Volunteerism, a core value missing from Agile
In my last post, Open Space (OST) and Open Source(OSS), I’ve highlighted some core fundamentals (values) of OST and OSS. After reading it, you might be thinking, boy, I really want my software project to be built on these fundamentals. Agile Software Development is really a step in this direction. A lot of people including myself have talked/presented about OSS and Agile. There are lots of similarities between them.
When Deb and I were organizing the first Agile Coach Camp conference, we invited John Engle to facilitate the open space. During our discussion about theme and target audience, we were explaining John how Agile works and he was surprised how fundamentally (at the values level), both Agile and OST were similar.

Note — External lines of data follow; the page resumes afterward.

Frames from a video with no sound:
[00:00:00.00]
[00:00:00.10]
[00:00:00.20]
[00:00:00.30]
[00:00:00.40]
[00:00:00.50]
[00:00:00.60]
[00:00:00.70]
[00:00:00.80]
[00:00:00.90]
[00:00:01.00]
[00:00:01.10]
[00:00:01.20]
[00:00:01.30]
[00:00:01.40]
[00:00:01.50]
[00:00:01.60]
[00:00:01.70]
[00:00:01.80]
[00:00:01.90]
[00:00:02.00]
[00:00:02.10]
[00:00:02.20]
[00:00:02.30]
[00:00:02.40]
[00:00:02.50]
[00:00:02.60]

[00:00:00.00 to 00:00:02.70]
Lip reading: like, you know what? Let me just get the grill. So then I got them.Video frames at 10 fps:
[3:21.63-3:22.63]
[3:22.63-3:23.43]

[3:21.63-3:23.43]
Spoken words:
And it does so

At the Agile 2008 Conference in Toronto, Dennis Byrne and I facilitated a panel on Agile and Open Source. It was a slight twist on this topic. Our panel was proposed under the “Questioning Agile” stage. Our panel was titled “Successful open source projects with little or no Agile”. We were really questioning if Agile is the only way to build software? Agile Software methods like Scrum and XP are getting more and more bloated. Checklists and templates have emerged. God knows what all crazy stuff folks have come up with in the name of Agile. But one thing that no one talks about really, came out of the panel. While there is some amount of volunteerism built into Agile, it has a long way to go compared to OSS or OST. Agile projects can be structured around Volunteerism and my belief is it’s really going to help.
In some organizations I’ve worked, we have had good success with corporate sourcing model. Once various project teams get into the rhythm and start building their products, the next issue they hit is to collaborate with other teams across the organization. I call this, the teams are being good tribesman. But now they need to be good citizens also. In corporate sourcing model, the core team acts as committers on the project, while anyone in the company can suggest features or contribute code patches. Volunteerism comes in because people have freedom to work on other projects that really interests them. In companies like Google, its a little more structures. They have the 80-20 rule. Where in your 20% time you can work on stuff you like. Another way to encourage volunteerism.

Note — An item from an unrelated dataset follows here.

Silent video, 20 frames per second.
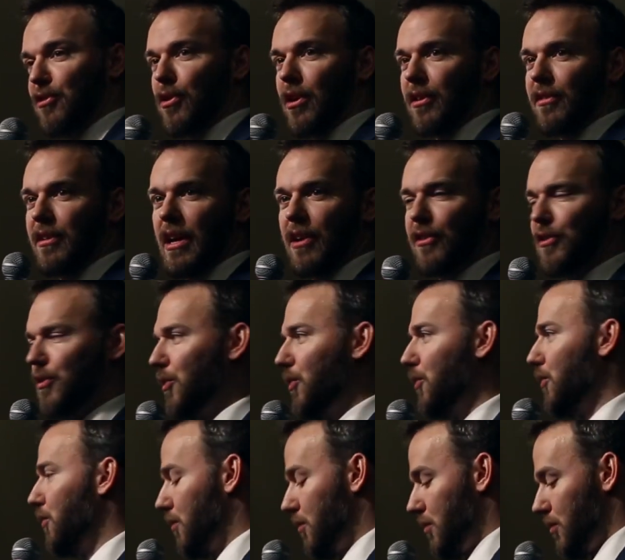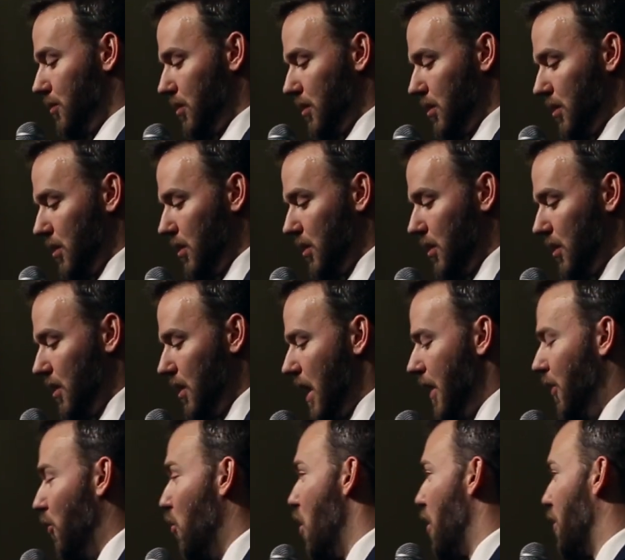struck down too.
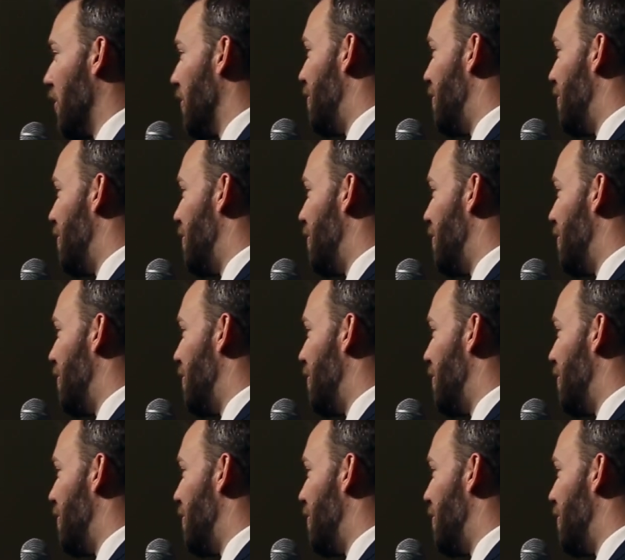And then what are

A lot of companies have a big problem, because they have some existing projects and they have some new projects. Most developers want to work on new, green field projects. Rarely anyone wants to maintain existing projects. But those projects are very critical to the company and the company cannot move all developers on new projects. What do you do in this situation? Morale of tea members maintaining existing projects is really low. But they do have some spare time and tons of idea which can really help new product development. The way I have seen some companies solve this problem is, they either set up a rotation program where team members from maintenance projects can choose which project they want to work for on a rotation basis. In some other companies, I have see, team members are allowed to contribute code patches or suggest new features to the new projects in their spare time.

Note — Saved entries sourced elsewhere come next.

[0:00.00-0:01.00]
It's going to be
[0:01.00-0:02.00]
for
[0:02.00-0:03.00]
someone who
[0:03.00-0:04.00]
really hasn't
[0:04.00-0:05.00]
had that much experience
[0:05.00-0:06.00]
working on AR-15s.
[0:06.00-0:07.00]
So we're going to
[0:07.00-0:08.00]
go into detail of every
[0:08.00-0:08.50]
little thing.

There are various ways to encourage volunteerism in your organization. Not just at project level, but in other ares as well. If someone is interested in marketing or sales or training or recruitment, companies can use their valuable contributions. In most cases this creates a win-win situation. This also helps folks to shape their career and become all rounded individuals. More the number of roles a person can play, that much more valuable they become to the organization. So remember, volunteerism in very important not just in your project but also at your organization level.